# Task to carry out:
Your answer must restate each entry below word for word, with no pictures in it.

Stored records

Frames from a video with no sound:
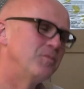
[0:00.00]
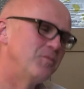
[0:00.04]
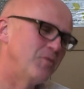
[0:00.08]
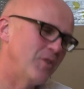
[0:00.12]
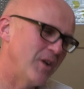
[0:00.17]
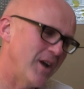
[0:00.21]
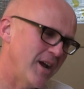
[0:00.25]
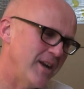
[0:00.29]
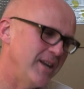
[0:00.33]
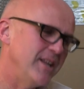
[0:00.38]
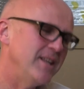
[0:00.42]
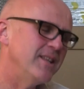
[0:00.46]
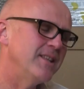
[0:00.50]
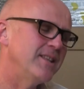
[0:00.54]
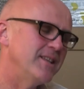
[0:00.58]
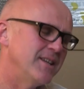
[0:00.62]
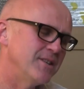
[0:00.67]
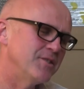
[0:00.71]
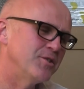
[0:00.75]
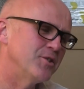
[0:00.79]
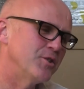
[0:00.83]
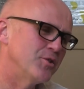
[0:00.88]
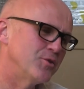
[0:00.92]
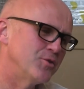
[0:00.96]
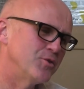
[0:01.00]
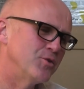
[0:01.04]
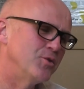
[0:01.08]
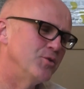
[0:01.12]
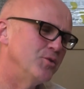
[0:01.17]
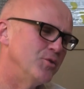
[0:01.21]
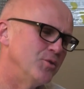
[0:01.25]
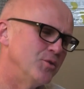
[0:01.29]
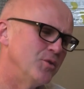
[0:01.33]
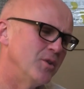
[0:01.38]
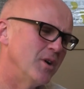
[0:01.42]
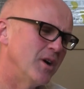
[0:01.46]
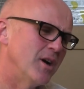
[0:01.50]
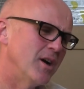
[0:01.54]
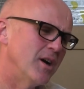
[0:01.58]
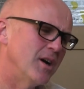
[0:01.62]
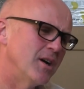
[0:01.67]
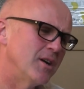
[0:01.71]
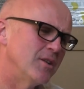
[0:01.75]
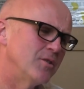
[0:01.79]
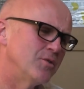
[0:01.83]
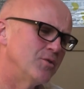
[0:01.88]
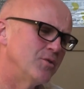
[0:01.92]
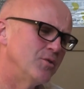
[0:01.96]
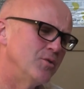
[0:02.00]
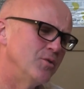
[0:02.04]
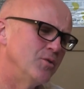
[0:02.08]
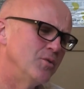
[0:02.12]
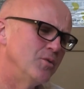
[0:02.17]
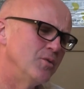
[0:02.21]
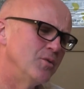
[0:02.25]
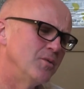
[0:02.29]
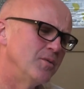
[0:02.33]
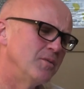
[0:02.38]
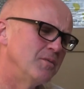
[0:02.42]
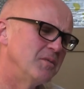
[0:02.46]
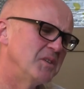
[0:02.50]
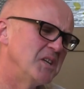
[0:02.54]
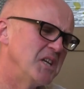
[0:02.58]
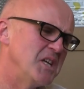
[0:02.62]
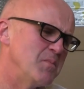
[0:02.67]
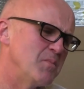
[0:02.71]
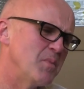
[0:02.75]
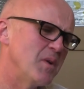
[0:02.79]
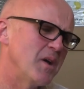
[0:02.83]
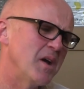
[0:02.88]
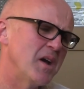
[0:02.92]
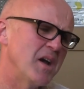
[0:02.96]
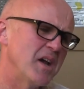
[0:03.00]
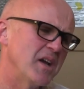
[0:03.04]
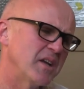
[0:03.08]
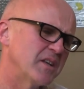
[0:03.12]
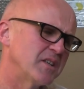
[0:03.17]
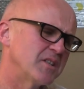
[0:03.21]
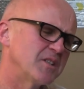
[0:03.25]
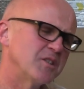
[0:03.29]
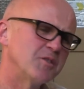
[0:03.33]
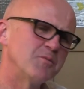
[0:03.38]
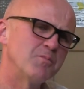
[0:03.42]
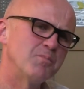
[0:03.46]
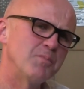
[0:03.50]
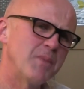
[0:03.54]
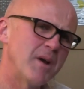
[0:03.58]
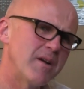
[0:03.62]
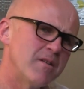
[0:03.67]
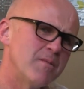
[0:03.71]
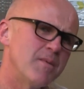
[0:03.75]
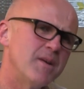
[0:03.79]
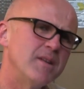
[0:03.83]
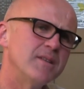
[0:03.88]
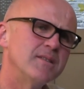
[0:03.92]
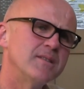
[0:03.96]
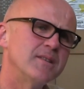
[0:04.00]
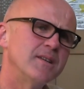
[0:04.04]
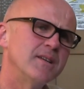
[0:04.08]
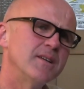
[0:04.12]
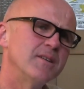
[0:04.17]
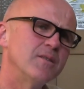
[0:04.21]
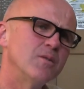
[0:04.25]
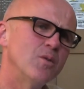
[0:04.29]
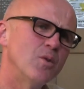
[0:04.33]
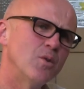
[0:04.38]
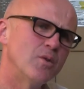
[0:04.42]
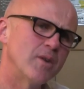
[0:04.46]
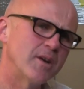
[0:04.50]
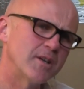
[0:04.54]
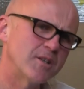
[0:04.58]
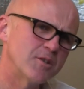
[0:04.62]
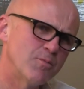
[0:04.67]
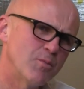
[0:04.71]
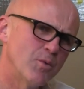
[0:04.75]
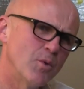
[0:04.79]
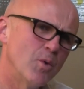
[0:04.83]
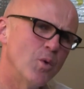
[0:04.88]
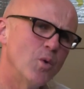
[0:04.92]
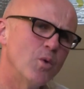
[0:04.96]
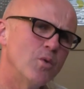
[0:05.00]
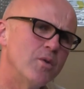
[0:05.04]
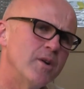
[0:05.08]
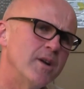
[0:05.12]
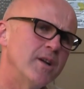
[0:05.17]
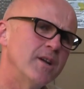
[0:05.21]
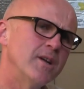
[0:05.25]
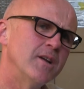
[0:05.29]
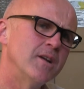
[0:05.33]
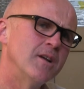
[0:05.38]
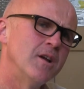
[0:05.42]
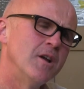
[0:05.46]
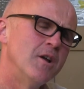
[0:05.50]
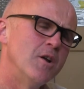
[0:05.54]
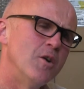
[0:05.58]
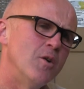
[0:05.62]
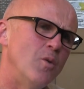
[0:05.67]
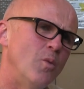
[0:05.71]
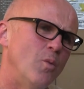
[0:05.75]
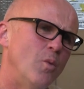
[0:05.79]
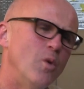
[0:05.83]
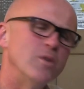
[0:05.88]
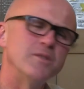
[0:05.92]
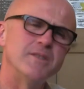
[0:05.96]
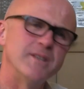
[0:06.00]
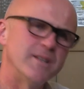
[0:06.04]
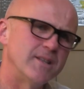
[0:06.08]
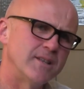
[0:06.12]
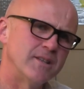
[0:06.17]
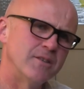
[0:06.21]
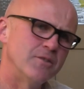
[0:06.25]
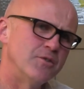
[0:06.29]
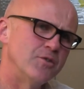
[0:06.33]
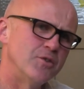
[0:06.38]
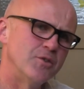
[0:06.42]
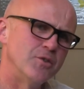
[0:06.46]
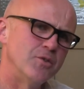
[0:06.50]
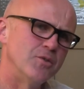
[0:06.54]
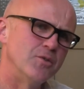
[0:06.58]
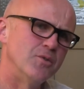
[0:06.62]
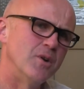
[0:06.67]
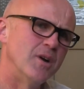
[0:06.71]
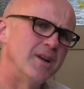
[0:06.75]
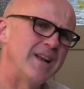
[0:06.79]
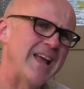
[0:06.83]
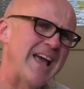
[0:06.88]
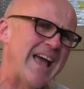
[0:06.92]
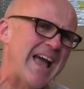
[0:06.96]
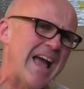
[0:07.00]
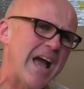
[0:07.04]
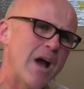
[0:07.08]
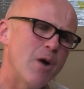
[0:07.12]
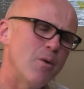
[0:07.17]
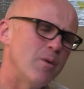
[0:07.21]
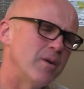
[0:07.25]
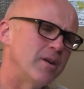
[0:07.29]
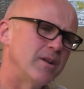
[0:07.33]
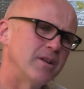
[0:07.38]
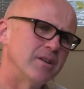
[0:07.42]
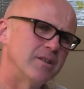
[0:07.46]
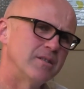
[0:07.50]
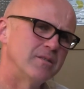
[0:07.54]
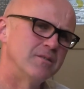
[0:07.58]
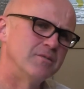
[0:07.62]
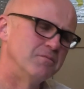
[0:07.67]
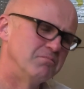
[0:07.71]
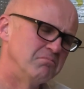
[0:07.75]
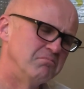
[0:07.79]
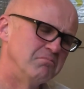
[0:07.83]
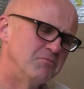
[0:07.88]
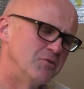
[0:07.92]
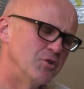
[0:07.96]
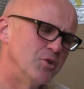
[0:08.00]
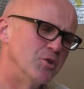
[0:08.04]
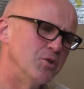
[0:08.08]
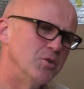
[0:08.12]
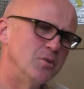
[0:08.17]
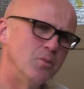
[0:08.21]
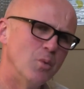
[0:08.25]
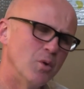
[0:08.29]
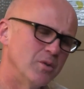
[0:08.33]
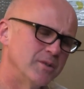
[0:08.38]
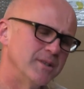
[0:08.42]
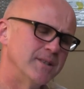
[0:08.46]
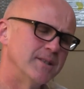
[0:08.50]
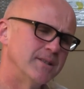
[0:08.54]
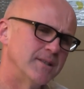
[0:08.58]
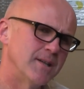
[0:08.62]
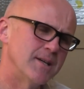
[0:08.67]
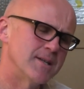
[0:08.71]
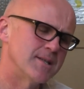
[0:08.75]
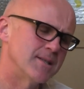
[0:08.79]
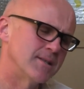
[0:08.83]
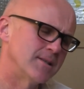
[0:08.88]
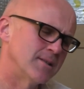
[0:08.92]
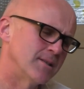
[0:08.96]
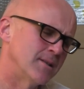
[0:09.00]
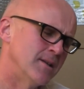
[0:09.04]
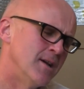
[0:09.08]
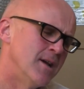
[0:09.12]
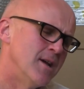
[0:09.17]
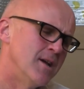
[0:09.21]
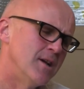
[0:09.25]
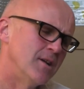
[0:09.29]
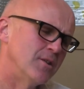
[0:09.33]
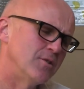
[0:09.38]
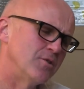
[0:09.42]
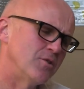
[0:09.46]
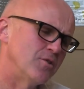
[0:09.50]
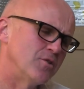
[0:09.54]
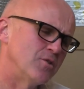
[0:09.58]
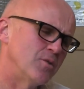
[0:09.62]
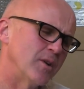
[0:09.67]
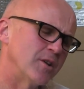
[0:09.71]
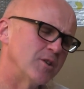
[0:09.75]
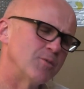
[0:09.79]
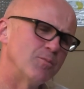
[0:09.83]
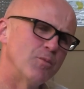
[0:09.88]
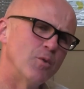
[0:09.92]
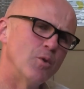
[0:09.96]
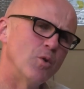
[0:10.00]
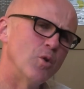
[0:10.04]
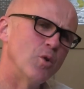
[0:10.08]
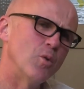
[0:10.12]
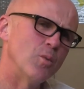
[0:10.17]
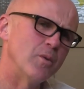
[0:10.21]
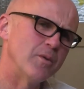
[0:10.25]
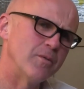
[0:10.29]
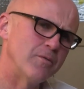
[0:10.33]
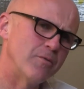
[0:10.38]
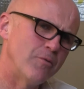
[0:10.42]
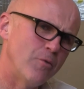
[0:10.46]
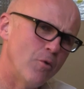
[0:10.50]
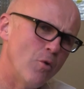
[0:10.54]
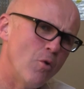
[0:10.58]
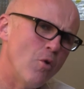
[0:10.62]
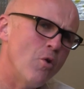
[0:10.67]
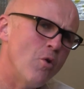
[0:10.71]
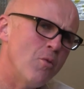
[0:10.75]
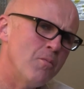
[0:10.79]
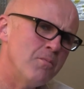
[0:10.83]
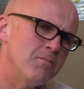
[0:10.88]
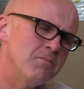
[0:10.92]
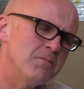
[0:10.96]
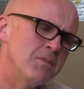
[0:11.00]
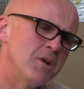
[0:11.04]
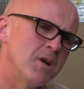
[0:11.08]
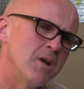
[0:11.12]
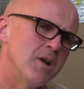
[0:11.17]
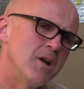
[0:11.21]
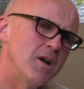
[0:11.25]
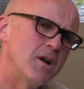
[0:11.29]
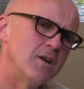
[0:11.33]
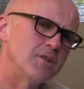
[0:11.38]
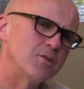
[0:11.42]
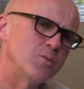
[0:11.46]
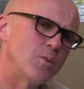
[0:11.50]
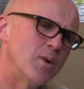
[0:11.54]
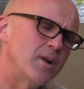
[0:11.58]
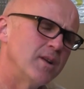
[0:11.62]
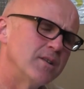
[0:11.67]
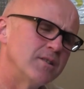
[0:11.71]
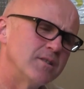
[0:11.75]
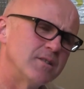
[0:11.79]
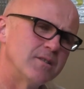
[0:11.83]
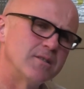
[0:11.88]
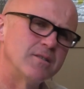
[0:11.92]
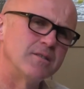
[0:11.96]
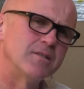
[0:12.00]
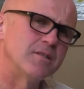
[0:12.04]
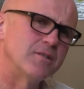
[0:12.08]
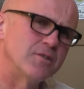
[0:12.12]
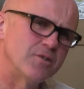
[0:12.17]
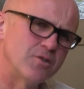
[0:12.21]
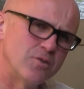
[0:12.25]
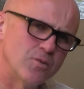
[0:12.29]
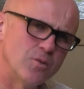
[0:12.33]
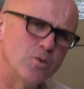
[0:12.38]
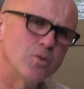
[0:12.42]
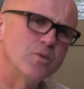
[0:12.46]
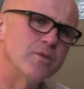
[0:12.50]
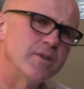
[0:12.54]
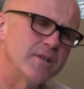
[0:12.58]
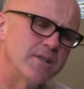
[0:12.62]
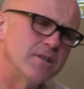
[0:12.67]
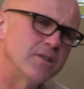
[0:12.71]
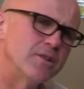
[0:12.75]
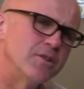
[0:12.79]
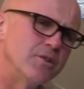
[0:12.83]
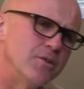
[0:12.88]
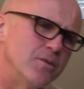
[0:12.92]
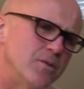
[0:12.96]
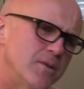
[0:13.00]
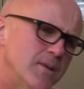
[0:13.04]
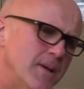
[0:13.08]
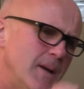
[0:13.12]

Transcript: for any theatre to keep experimenting or exploring what it can do and how it can do what it does. So to explore with form as well as the stories that you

# Solution to the exercise:
Frames from a video with no sound:
[0:00.00]
[0:00.04]
[0:00.08]
[0:00.12]
[0:00.17]
[0:00.21]
[0:00.25]
[0:00.29]
[0:00.33]
[0:00.38]
[0:00.42]
[0:00.46]
[0:00.50]
[0:00.54]
[0:00.58]
[0:00.62]
[0:00.67]
[0:00.71]
[0:00.75]
[0:00.79]
[0:00.83]
[0:00.88]
[0:00.92]
[0:00.96]
[0:01.00]
[0:01.04]
[0:01.08]
[0:01.12]
[0:01.17]
[0:01.21]
[0:01.25]
[0:01.29]
[0:01.33]
[0:01.38]
[0:01.42]
[0:01.46]
[0:01.50]
[0:01.54]
[0:01.58]
[0:01.62]
[0:01.67]
[0:01.71]
[0:01.75]
[0:01.79]
[0:01.83]
[0:01.88]
[0:01.92]
[0:01.96]
[0:02.00]
[0:02.04]
[0:02.08]
[0:02.12]
[0:02.17]
[0:02.21]
[0:02.25]
[0:02.29]
[0:02.33]
[0:02.38]
[0:02.42]
[0:02.46]
[0:02.50]
[0:02.54]
[0:02.58]
[0:02.62]
[0:02.67]
[0:02.71]
[0:02.75]
[0:02.79]
[0:02.83]
[0:02.88]
[0:02.92]
[0:02.96]
[0:03.00]
[0:03.04]
[0:03.08]
[0:03.12]
[0:03.17]
[0:03.21]
[0:03.25]
[0:03.29]
[0:03.33]
[0:03.38]
[0:03.42]
[0:03.46]
[0:03.50]
[0:03.54]
[0:03.58]
[0:03.62]
[0:03.67]
[0:03.71]
[0:03.75]
[0:03.79]
[0:03.83]
[0:03.88]
[0:03.92]
[0:03.96]
[0:04.00]
[0:04.04]
[0:04.08]
[0:04.12]
[0:04.17]
[0:04.21]
[0:04.25]
[0:04.29]
[0:04.33]
[0:04.38]
[0:04.42]
[0:04.46]
[0:04.50]
[0:04.54]
[0:04.58]
[0:04.62]
[0:04.67]
[0:04.71]
[0:04.75]
[0:04.79]
[0:04.83]
[0:04.88]
[0:04.92]
[0:04.96]
[0:05.00]
[0:05.04]
[0:05.08]
[0:05.12]
[0:05.17]
[0:05.21]
[0:05.25]
[0:05.29]
[0:05.33]
[0:05.38]
[0:05.42]
[0:05.46]
[0:05.50]
[0:05.54]
[0:05.58]
[0:05.62]
[0:05.67]
[0:05.71]
[0:05.75]
[0:05.79]
[0:05.83]
[0:05.88]
[0:05.92]
[0:05.96]
[0:06.00]
[0:06.04]
[0:06.08]
[0:06.12]
[0:06.17]
[0:06.21]
[0:06.25]
[0:06.29]
[0:06.33]
[0:06.38]
[0:06.42]
[0:06.46]
[0:06.50]
[0:06.54]
[0:06.58]
[0:06.62]
[0:06.67]
[0:06.71]
[0:06.75]
[0:06.79]
[0:06.83]
[0:06.88]
[0:06.92]
[0:06.96]
[0:07.00]
[0:07.04]
[0:07.08]
[0:07.12]
[0:07.17]
[0:07.21]
[0:07.25]
[0:07.29]
[0:07.33]
[0:07.38]
[0:07.42]
[0:07.46]
[0:07.50]
[0:07.54]
[0:07.58]
[0:07.62]
[0:07.67]
[0:07.71]
[0:07.75]
[0:07.79]
[0:07.83]
[0:07.88]
[0:07.92]
[0:07.96]
[0:08.00]
[0:08.04]
[0:08.08]
[0:08.12]
[0:08.17]
[0:08.21]
[0:08.25]
[0:08.29]
[0:08.33]
[0:08.38]
[0:08.42]
[0:08.46]
[0:08.50]
[0:08.54]
[0:08.58]
[0:08.62]
[0:08.67]
[0:08.71]
[0:08.75]
[0:08.79]
[0:08.83]
[0:08.88]
[0:08.92]
[0:08.96]
[0:09.00]
[0:09.04]
[0:09.08]
[0:09.12]
[0:09.17]
[0:09.21]
[0:09.25]
[0:09.29]
[0:09.33]
[0:09.38]
[0:09.42]
[0:09.46]
[0:09.50]
[0:09.54]
[0:09.58]
[0:09.62]
[0:09.67]
[0:09.71]
[0:09.75]
[0:09.79]
[0:09.83]
[0:09.88]
[0:09.92]
[0:09.96]
[0:10.00]
[0:10.04]
[0:10.08]
[0:10.12]
[0:10.17]
[0:10.21]
[0:10.25]
[0:10.29]
[0:10.33]
[0:10.38]
[0:10.42]
[0:10.46]
[0:10.50]
[0:10.54]
[0:10.58]
[0:10.62]
[0:10.67]
[0:10.71]
[0:10.75]
[0:10.79]
[0:10.83]
[0:10.88]
[0:10.92]
[0:10.96]
[0:11.00]
[0:11.04]
[0:11.08]
[0:11.12]
[0:11.17]
[0:11.21]
[0:11.25]
[0:11.29]
[0:11.33]
[0:11.38]
[0:11.42]
[0:11.46]
[0:11.50]
[0:11.54]
[0:11.58]
[0:11.62]
[0:11.67]
[0:11.71]
[0:11.75]
[0:11.79]
[0:11.83]
[0:11.88]
[0:11.92]
[0:11.96]
[0:12.00]
[0:12.04]
[0:12.08]
[0:12.12]
[0:12.17]
[0:12.21]
[0:12.25]
[0:12.29]
[0:12.33]
[0:12.38]
[0:12.42]
[0:12.46]
[0:12.50]
[0:12.54]
[0:12.58]
[0:12.62]
[0:12.67]
[0:12.71]
[0:12.75]
[0:12.79]
[0:12.83]
[0:12.88]
[0:12.92]
[0:12.96]
[0:13.00]
[0:13.04]
[0:13.08]
[0:13.12]

Transcript: for any theatre to keep experimenting or exploring what it can do and how it can do what it does. So to explore with form as well as the stories that you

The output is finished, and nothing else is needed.